* [Instructions to follow]:
Starting with the line that contains "[210.14-211.21s]", set down each line through the end of the entries below, exactly and with nothing added.

* [The data]:
——————

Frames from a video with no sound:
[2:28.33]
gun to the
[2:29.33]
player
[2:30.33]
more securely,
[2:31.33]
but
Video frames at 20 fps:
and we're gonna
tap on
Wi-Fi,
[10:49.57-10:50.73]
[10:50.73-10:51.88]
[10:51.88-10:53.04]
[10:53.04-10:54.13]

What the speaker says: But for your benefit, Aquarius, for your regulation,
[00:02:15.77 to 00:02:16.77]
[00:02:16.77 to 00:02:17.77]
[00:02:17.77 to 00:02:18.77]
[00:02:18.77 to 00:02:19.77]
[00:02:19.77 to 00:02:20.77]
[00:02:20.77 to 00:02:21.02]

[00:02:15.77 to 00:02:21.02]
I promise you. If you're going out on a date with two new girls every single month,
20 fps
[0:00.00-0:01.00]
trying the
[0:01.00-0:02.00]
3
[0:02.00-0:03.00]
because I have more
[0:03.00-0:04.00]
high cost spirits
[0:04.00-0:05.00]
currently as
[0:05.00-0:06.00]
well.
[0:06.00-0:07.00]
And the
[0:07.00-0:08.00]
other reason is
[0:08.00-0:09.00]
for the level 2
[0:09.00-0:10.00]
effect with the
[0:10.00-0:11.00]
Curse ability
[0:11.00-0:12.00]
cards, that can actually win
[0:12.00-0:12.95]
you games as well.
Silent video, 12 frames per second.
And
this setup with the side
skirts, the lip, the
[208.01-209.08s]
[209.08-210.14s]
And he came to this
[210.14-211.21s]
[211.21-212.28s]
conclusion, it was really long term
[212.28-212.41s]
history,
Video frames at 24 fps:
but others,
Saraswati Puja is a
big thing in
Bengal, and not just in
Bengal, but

——————

* [Response]:
[210.14-211.21s]
[211.21-212.28s]
conclusion, it was really long term
[212.28-212.41s]
history,
Video frames at 24 fps:
but others,
Saraswati Puja is a
big thing in
Bengal, and not just in
Bengal, but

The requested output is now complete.